The Norway rat is the largest of the commensal (i.e., living in
close association with humans) rodents. The head and body are
seven to ten inches long and the tail is an additional six to
eight inches. It has a stocky body and weighs seven to 18 ounces.
The fur is coarse, shaggy, and brown with some black hairs. The
muzzle is blunt, eyes and ears are small, and the tail, which
is bi-colored, is shorter than the head and body combined. Norway
rat droppings are up to 3/4. inch long with blunt ends.
Rats are nocturnal. They are shy about new objects and very
cautious when things change in their environment and along their
established runs.
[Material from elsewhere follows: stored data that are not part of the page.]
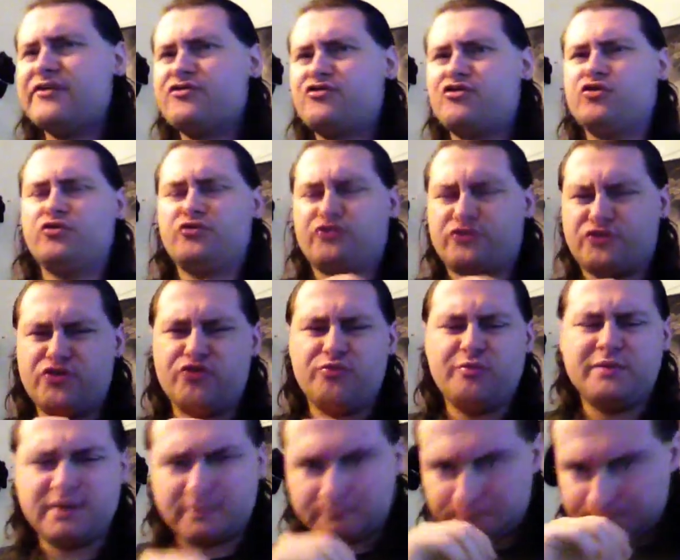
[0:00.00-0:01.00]
do. Excuse
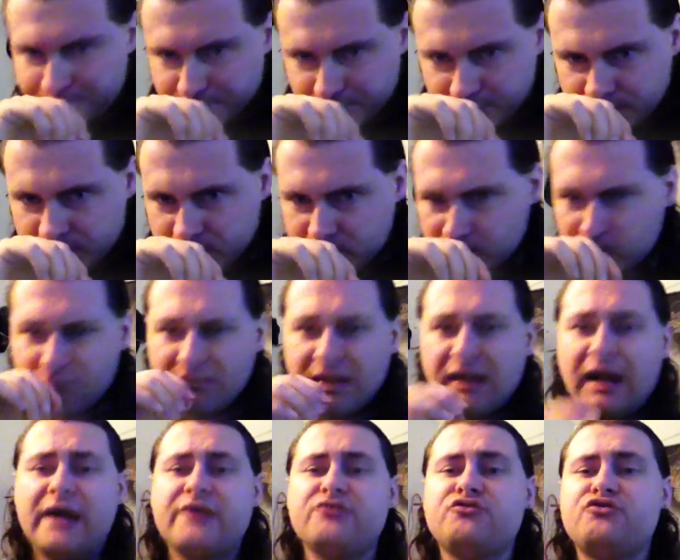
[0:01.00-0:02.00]
me.
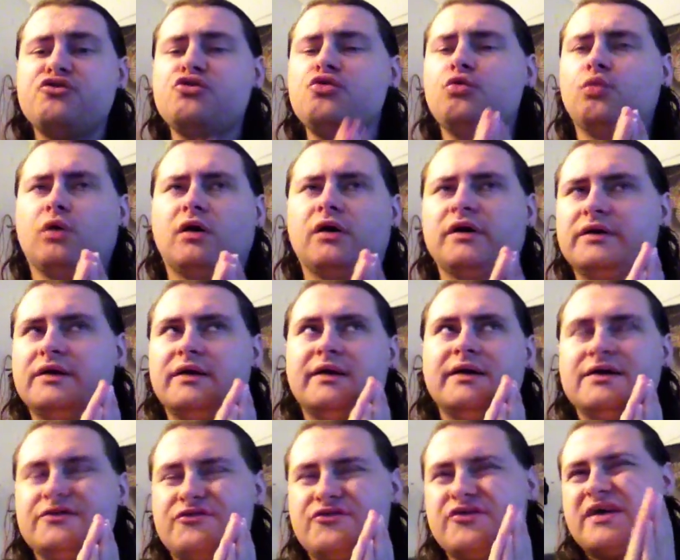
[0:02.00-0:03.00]
I do want
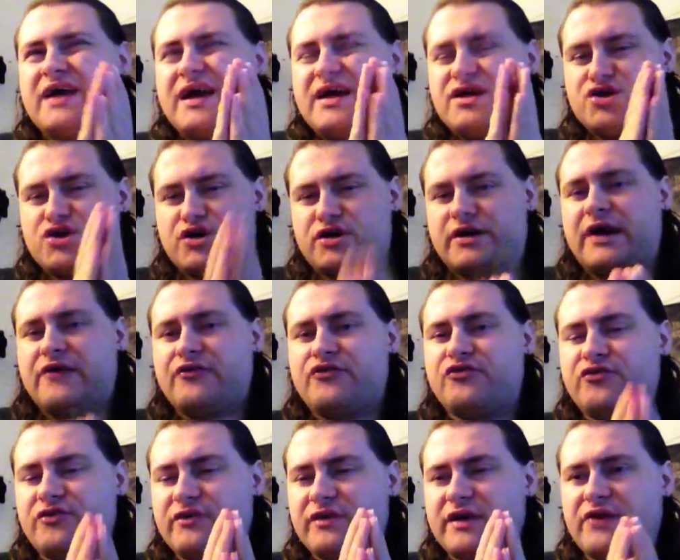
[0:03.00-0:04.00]
to get your
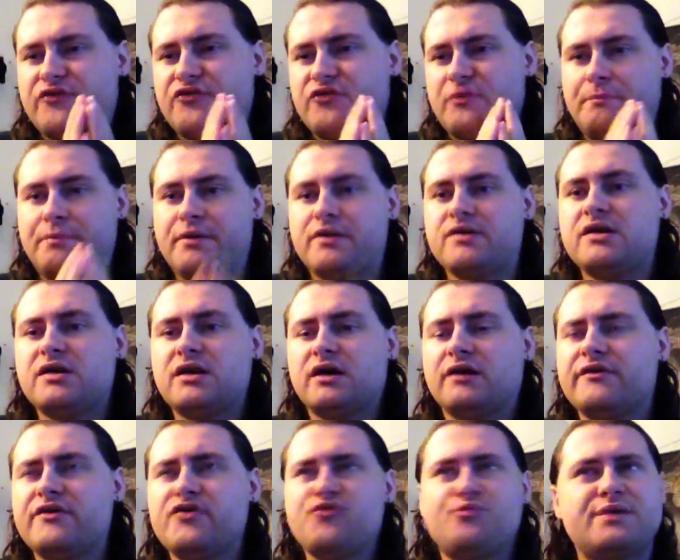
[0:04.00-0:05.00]
guys' guys' opinion
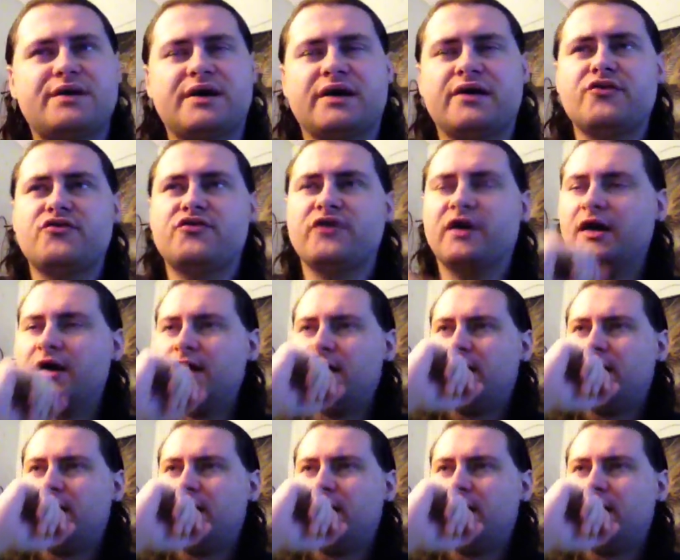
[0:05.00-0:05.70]
on this because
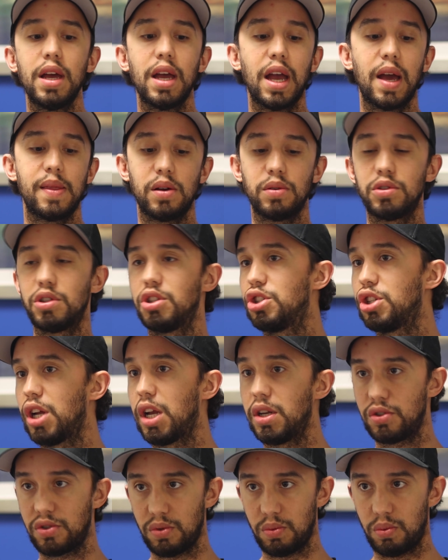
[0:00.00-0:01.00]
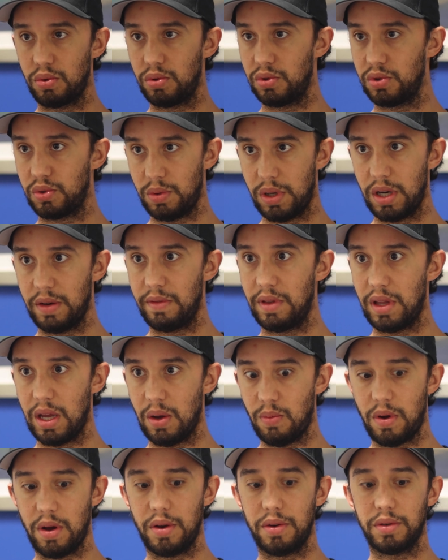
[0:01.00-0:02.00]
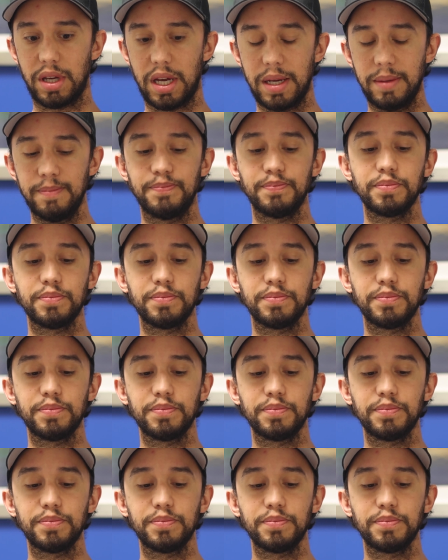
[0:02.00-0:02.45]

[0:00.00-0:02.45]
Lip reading: and they'll just change the rules whenever they want, okay?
Outdoors, Norway rats prefer to nest in burrows
in the soil, e.g., under sidewalks and concrete pads, stream/river
banks, railroad track beds, next to buildings, in low ground
cover, etc. The burrows typically have one main entry hole and
at least one escape hole. The rats easily enter buildings through
1/2-inch and larger gaps. In buildings they prefer to nest in
the lower levels of the building, e.g., crawlspace, basement,
loading dock and sewers. They prefer foods such as meat, fish,
and cereals and require a separate nonfood water source. Their
foraging range is 100 to 150 feet from their nest. Rats are
associated with various diseases and occasionally bite. Plague
is of little concern because it has not occurred in rats in
the United States for many years. However, leptospirosis is
vectored by rats, and, thus, is a disease of great concern.
This disease is acquired by eating food and drinking water which
are contaminated with infected rat urine. Rats also cause significant
structural damage and product destruction.